• **WORK REQUEST**: Repeat each record below exactly, omitting whatever pictures appear in it.

++++ THE INPUT

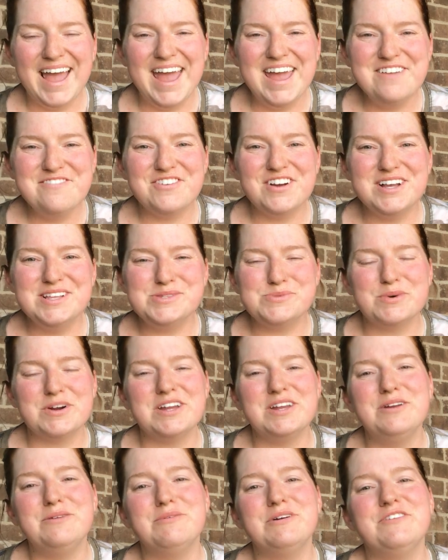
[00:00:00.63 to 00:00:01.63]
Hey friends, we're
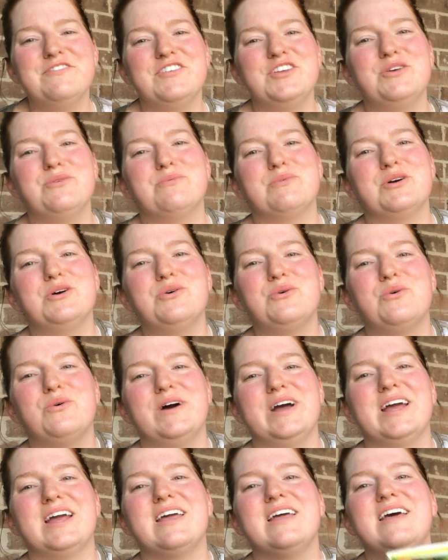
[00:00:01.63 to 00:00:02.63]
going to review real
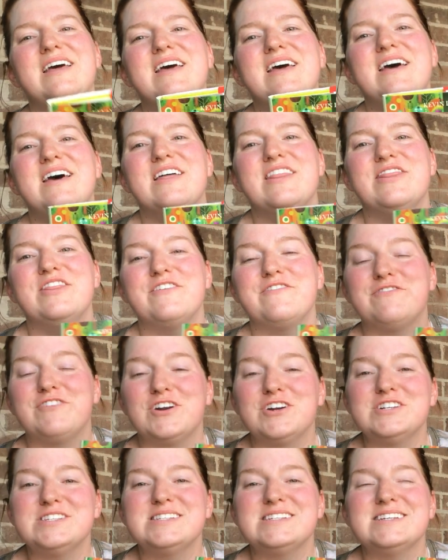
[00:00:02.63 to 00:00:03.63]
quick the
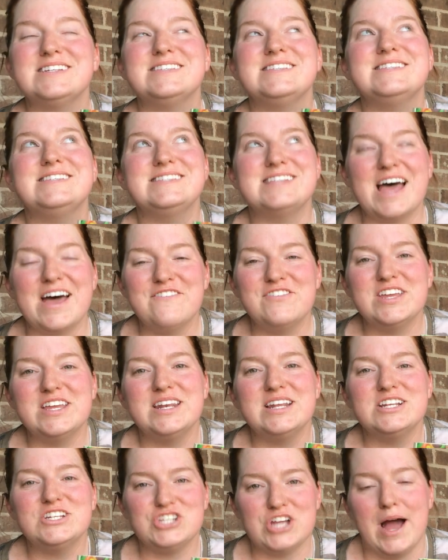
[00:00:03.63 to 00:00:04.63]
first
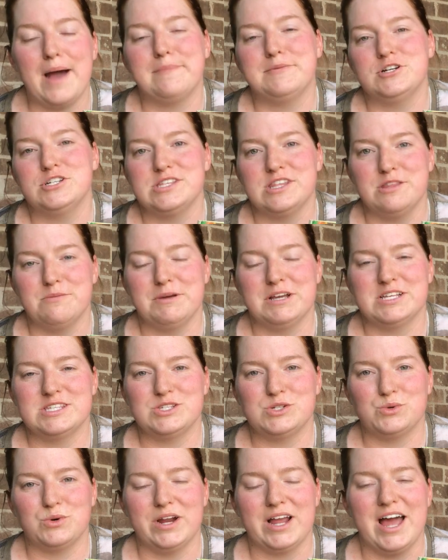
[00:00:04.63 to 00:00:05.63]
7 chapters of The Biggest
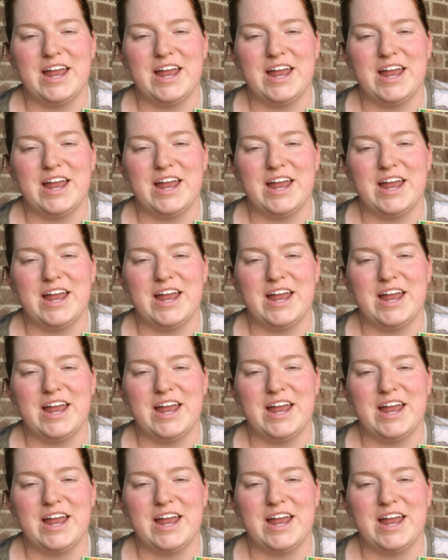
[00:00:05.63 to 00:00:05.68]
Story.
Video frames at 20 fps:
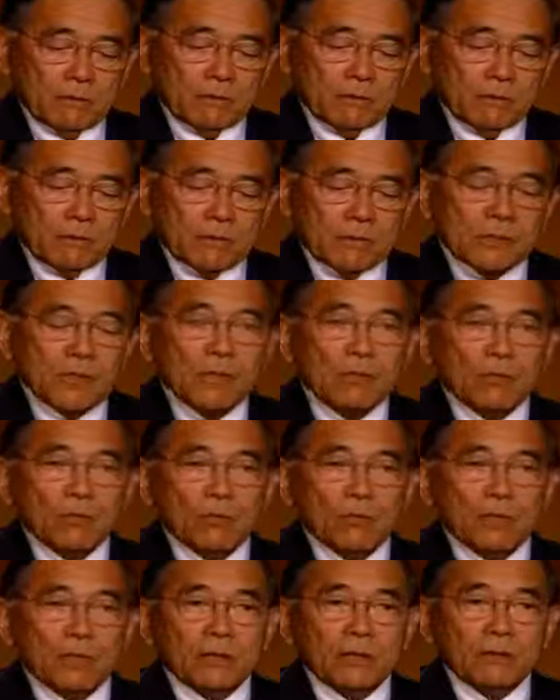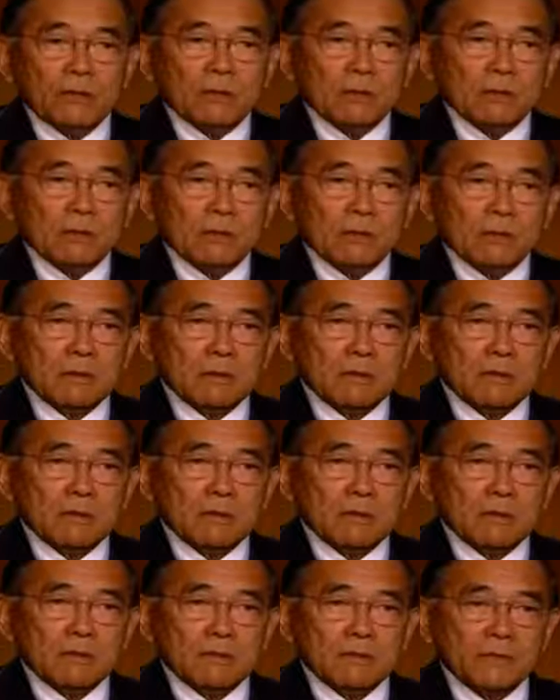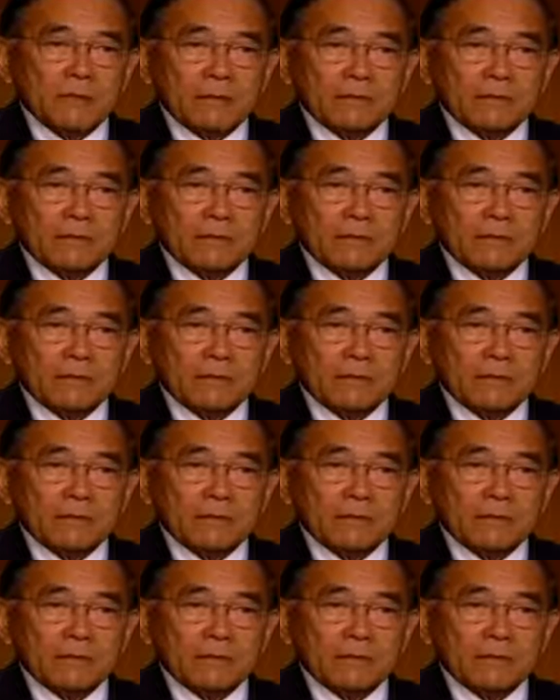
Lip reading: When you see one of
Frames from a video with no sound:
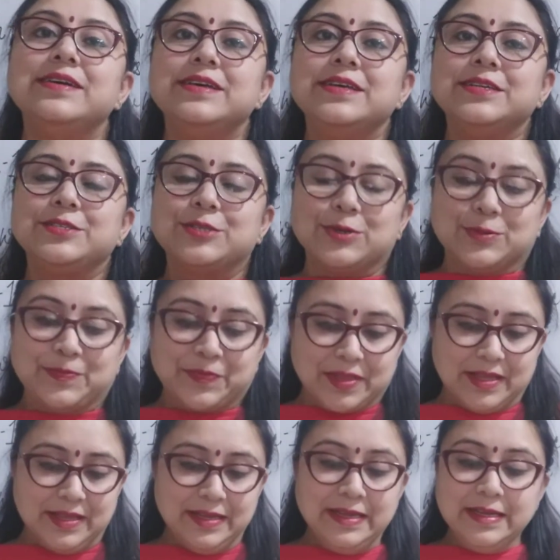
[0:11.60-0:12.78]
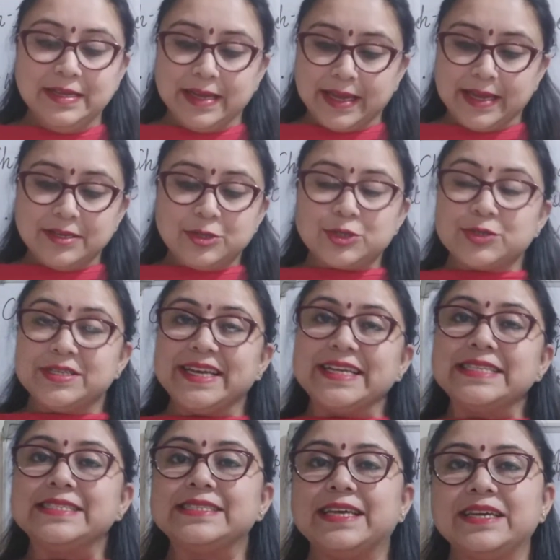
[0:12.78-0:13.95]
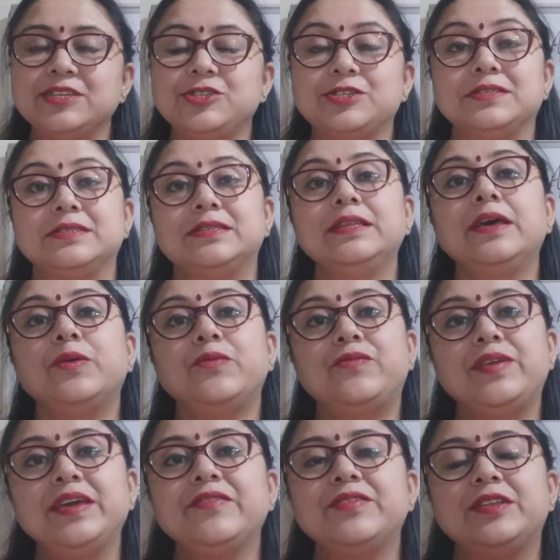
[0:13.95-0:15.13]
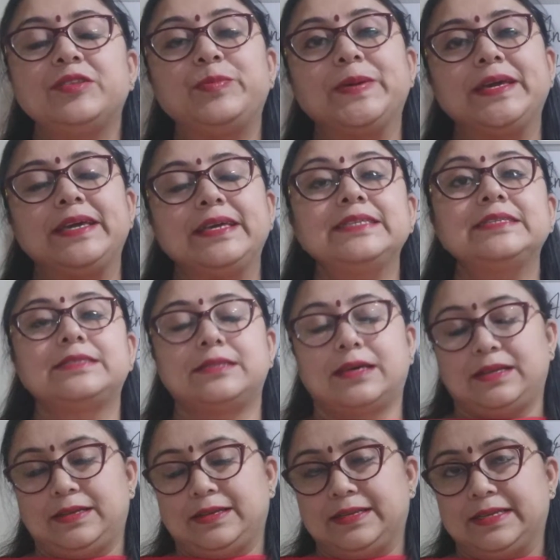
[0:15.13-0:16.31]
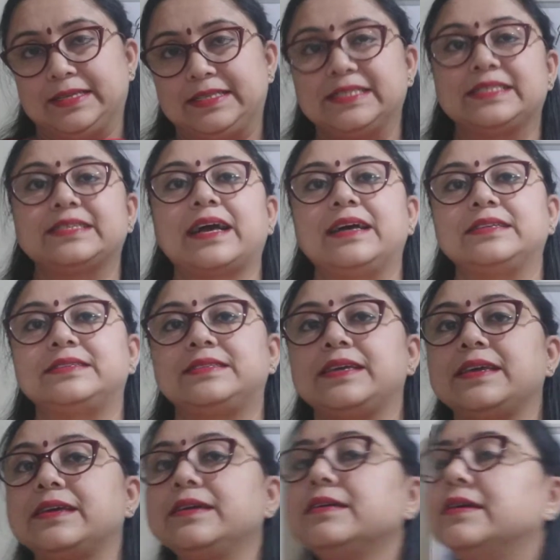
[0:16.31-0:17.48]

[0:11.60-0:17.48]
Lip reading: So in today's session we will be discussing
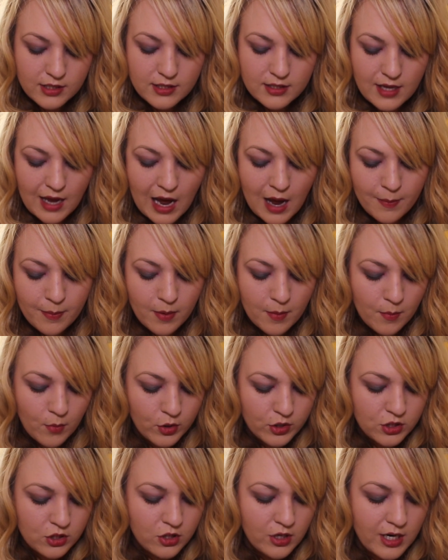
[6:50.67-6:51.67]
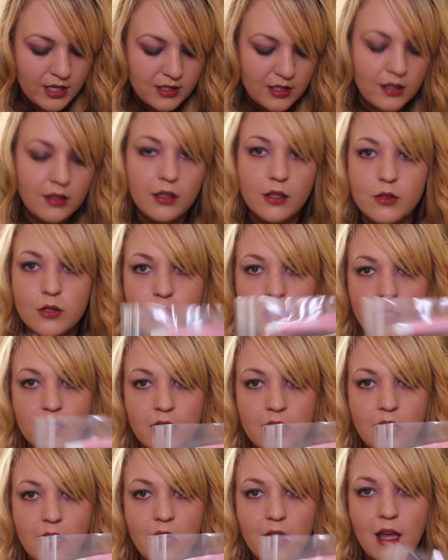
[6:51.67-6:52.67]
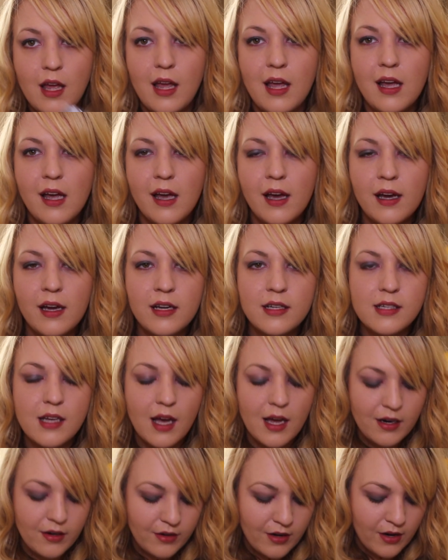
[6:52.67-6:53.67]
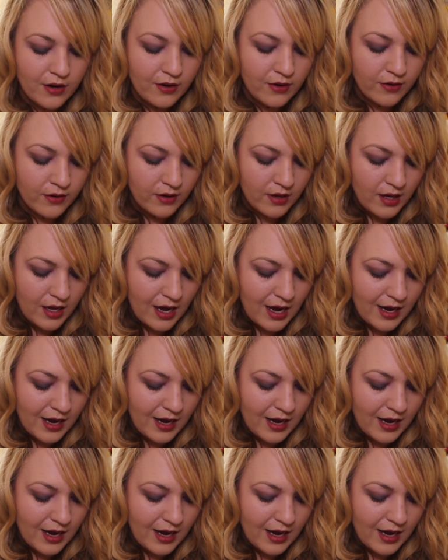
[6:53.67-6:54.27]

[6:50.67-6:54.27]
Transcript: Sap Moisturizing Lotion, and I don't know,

++++++++

• **RESPONSE AREA**:
[00:00:00.63 to 00:00:01.63]
Hey friends, we're
[00:00:01.63 to 00:00:02.63]
going to review real
[00:00:02.63 to 00:00:03.63]
quick the
[00:00:03.63 to 00:00:04.63]
first
[00:00:04.63 to 00:00:05.63]
7 chapters of The Biggest
[00:00:05.63 to 00:00:05.68]
Story.
Video frames at 20 fps:
Lip reading: When you see one of
Frames from a video with no sound:
[0:11.60-0:12.78]
[0:12.78-0:13.95]
[0:13.95-0:15.13]
[0:15.13-0:16.31]
[0:16.31-0:17.48]

[0:11.60-0:17.48]
Lip reading: So in today's session we will be discussing
[6:50.67-6:51.67]
[6:51.67-6:52.67]
[6:52.67-6:53.67]
[6:53.67-6:54.27]

[6:50.67-6:54.27]
Transcript: Sap Moisturizing Lotion, and I don't know,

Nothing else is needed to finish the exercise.